Как будто я могу знать их фамилии, годы рождения, имена жен и детей. Они были они, а мы были мы, для войны и этого хватит.

— Трупы, — определил я.

Они очень уверенно ехали берегом речки, и я уловил то последнее, без чего нет пропуска на войну. Это была угроза. И была она совершенно чужая, ничего общего со связанной Марьей Петровной. Как острая боль прямо в сердце, которая на секунду заставляет забыть, что у тебя неизлечимая венерическая болезнь. И мелькает надежда, что тебя накроет разрывом сердца, а не постыдной хворью.

Еще меня поразило чувство, что я вижу исчезающую породу зверей, а они себе щиплют траву и не знают, что скоро исчезнут. Или какой-нибудь благородный металл, который запрятан глубоко под землей и его крайне редко находят в поле. Утром я эту войну представлял однозначно: враг под нами. Его следует окружать и взрывать. Не война, а разминирование.

Тут был другой уровень, я спешил его испытать. Потому и сказал:

— Огонь.

И в первый раз после этой моей команды настала такая тишь, что хотелось заткнуть уши. Мой револьвер был у Афанасия.

Мгновение я молчал. Силился вспомнить, вдруг майор “В., не помню фамилию” называл условия, при которых я могу расстаться с оружием. Но он никаких условий не называл. Я хотел оправдаться перед майором, что мы почти один человек — Душанский и я, но как один человек сам у себя выбивает оружие — я не сумел объяснить.

— Афанасий, — сказал я тихо.

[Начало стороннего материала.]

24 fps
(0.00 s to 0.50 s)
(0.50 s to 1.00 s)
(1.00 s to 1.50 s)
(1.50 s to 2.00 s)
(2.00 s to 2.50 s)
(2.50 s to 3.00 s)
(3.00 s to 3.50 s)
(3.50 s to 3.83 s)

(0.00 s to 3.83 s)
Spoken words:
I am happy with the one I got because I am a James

Я был ошарашен. — Отдай.

Он еще мог вернуть мне оружие. Я ведь не спрашивал, как револьвер у него оказался, я мог потерять, а Душанский шел и нашел. Но Афанасий одно за другим разбивал все укрепления нашей дружбы.

— Оружие я вам верну, когда все кончится, — сказал он. — А потом, это не ваше оружие — Марьи Петровны.

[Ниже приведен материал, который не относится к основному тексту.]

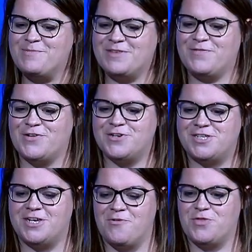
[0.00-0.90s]
the first
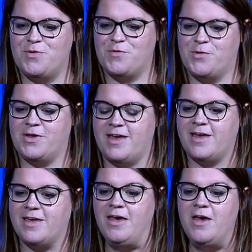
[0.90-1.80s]
year with Movable
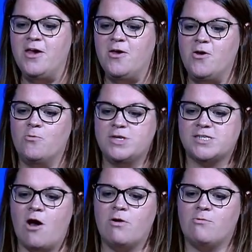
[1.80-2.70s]
Ink, we
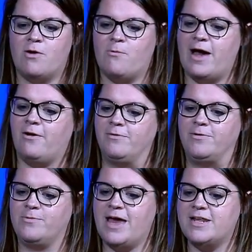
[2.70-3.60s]
saw what went well.
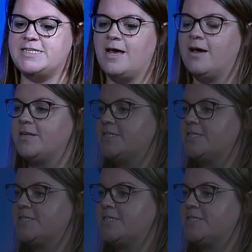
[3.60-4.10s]
We had a ton of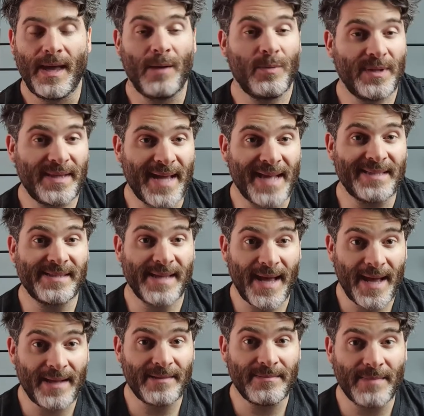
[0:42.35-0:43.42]
And with that
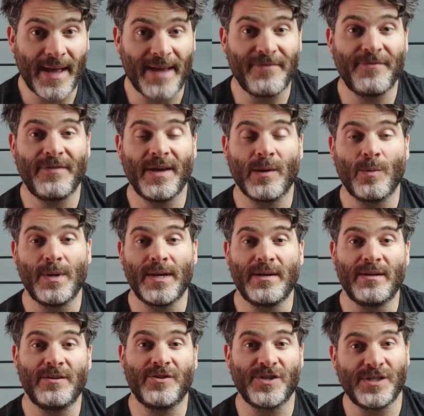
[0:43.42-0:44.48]
said, I think
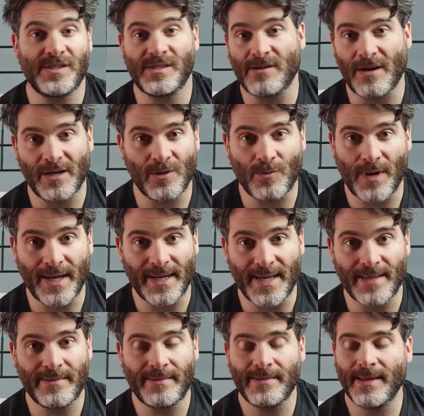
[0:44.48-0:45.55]
we're just starting right
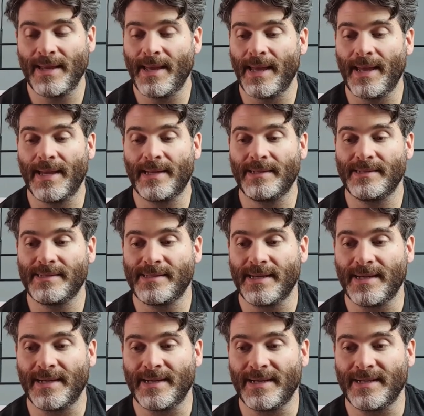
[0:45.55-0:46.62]
in and
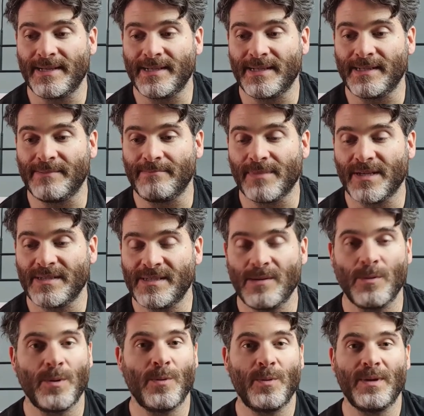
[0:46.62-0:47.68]
uh,
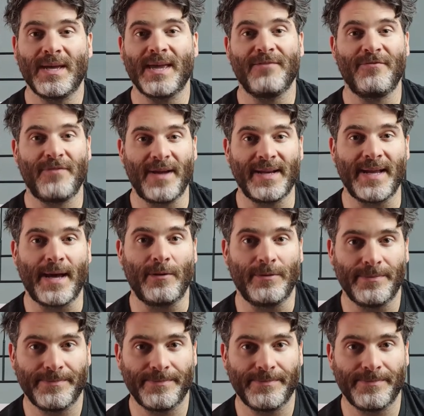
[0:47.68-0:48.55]
see what we can find out.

Мне было грустно смотреть на него. Друга можешь бранить, если скоро простишь его. А тут ругать было глупо, надо было стрелять, только не из чего.

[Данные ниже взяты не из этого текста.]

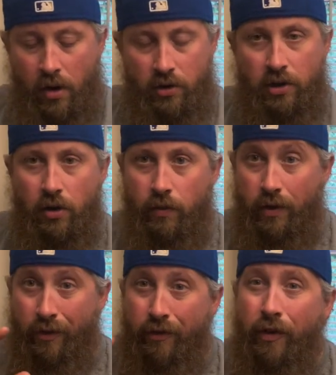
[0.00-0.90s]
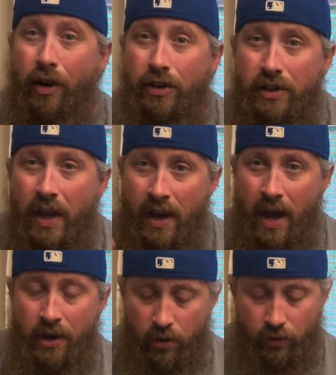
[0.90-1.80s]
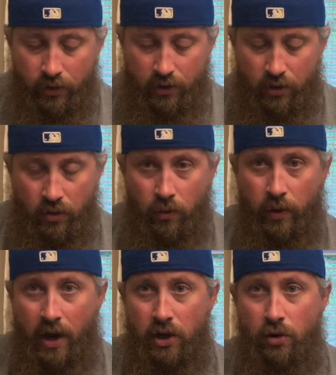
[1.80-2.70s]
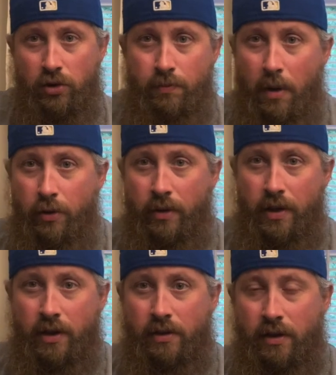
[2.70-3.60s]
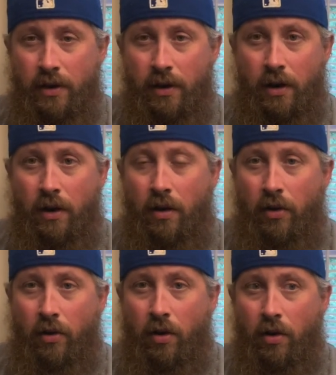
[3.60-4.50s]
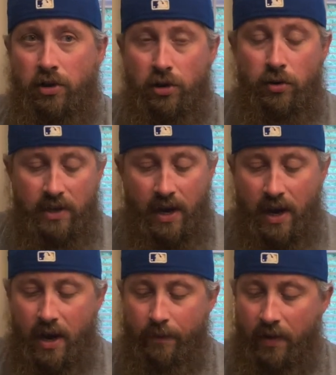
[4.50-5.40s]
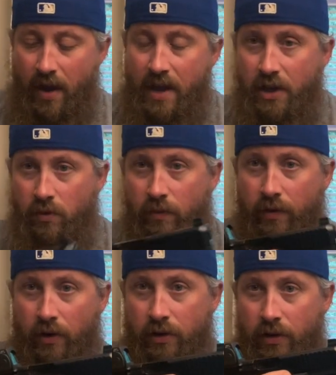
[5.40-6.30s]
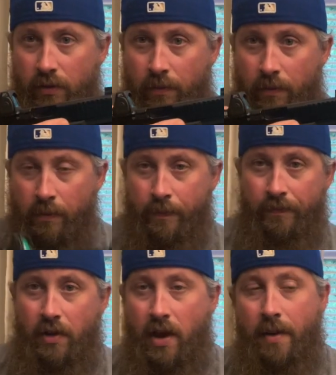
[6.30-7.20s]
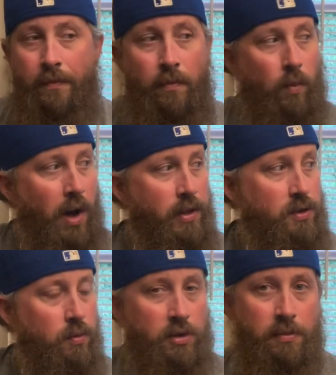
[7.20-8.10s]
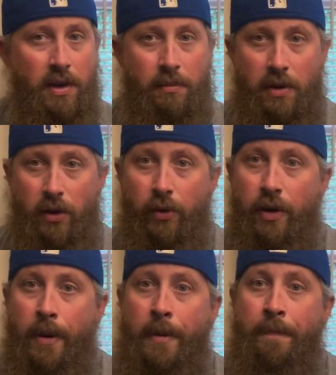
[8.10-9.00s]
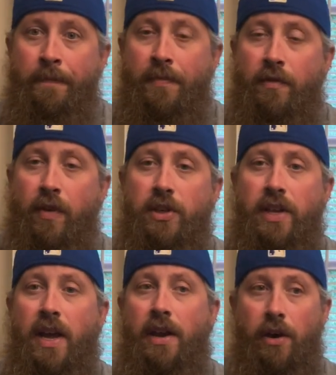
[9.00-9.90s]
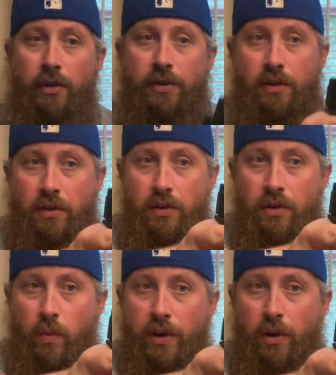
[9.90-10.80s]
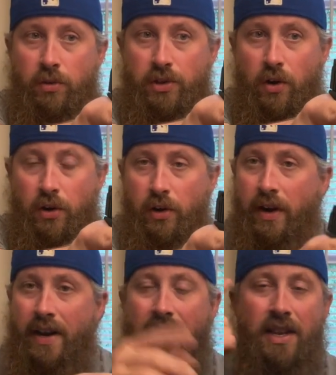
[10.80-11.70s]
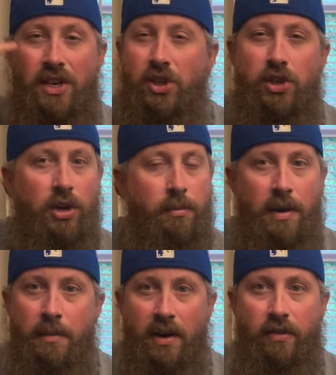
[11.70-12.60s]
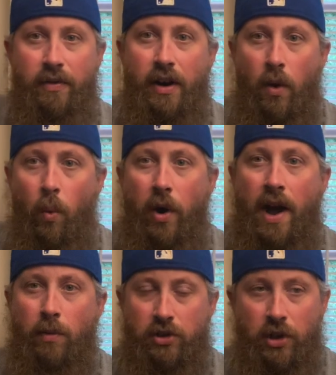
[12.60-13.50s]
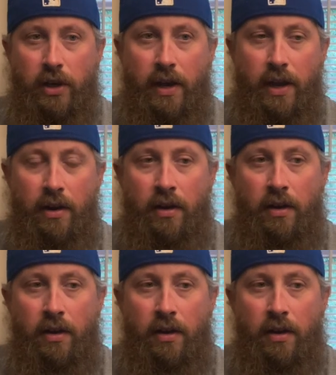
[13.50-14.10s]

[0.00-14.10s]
So the first thing I noticed when I used both of these, as soon as I had this one first, okay, while this one was being milled, first thing I noticed, the window was darker. And it just took me a minute to figure out what I was looking at.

— Я умереть не боюсь, — он прочитал мой взгляд. — А Марью Петровну жалко. Как же вы так — командуете огонь, когда выше вас лежит женщина.

Тут была доля здравого смысла. Душанский остановил бой, потому что над нами лежала женщина, Марья Петровна. Связанная, на телеге. Но когда майор “В., не помню фамилию” спросил: “Синицын, ты разоблачился перед врагом?”, я твердо ему ответил: “Нет. Меня разоблачили. И за это кто-то ответит”.

— Не трибунал тебя будет судить, — я сказал Афанасию. — Я тебя буду судить, голой рукой утоплю в навозе. Выжму тебя всего и утоплю.

Афанасий согласно кивнул и протянул папиросу.

— Я вас понимаю и что в навозе меня утопите, не сомневаюсь. Покурите, тогда верну револьвер.

— Повешу, — сказал я ему.

— Повесите, товарищ командир, но сначала, пожалуйста, папиросу.

Я взял папиросу, прикурил и сказал:

— Теперь всегда, как стану курить, припомню тебя, Афанасий. Как висишь на суку и просишь, чтобы я дымком затянулся.